§ **The problem**
Give the listing again exactly, omitting its images.

-- Material to process follows --

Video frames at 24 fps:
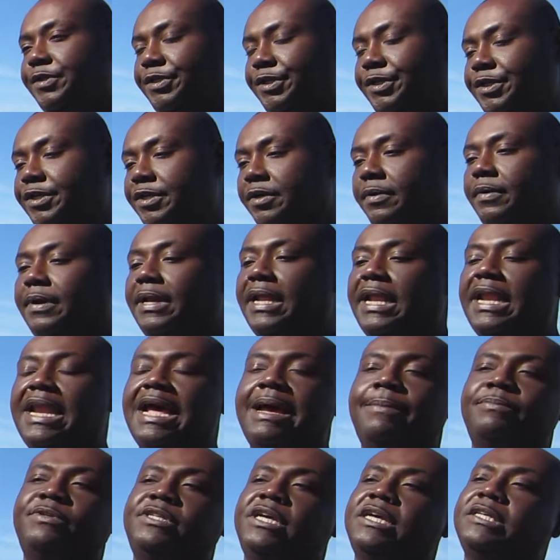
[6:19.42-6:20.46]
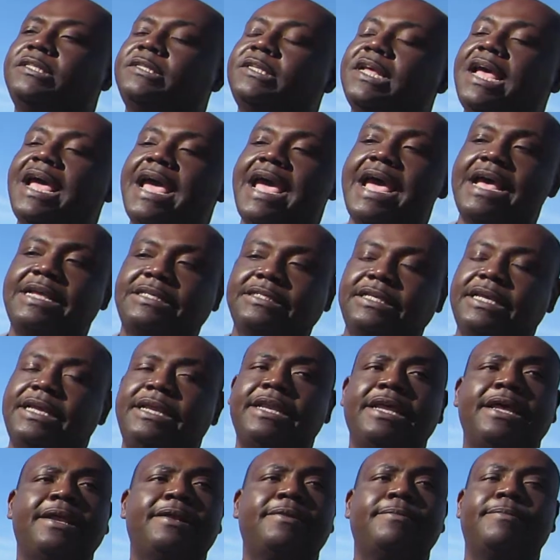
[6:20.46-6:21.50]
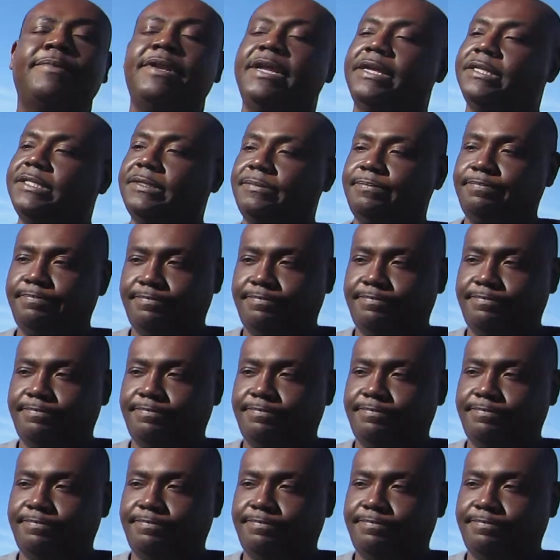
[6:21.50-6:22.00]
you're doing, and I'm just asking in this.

-- Material to process concluded --

§ **Exercise response**
Video frames at 24 fps:
[6:19.42-6:20.46]
[6:20.46-6:21.50]
[6:21.50-6:22.00]
you're doing, and I'm just asking in this.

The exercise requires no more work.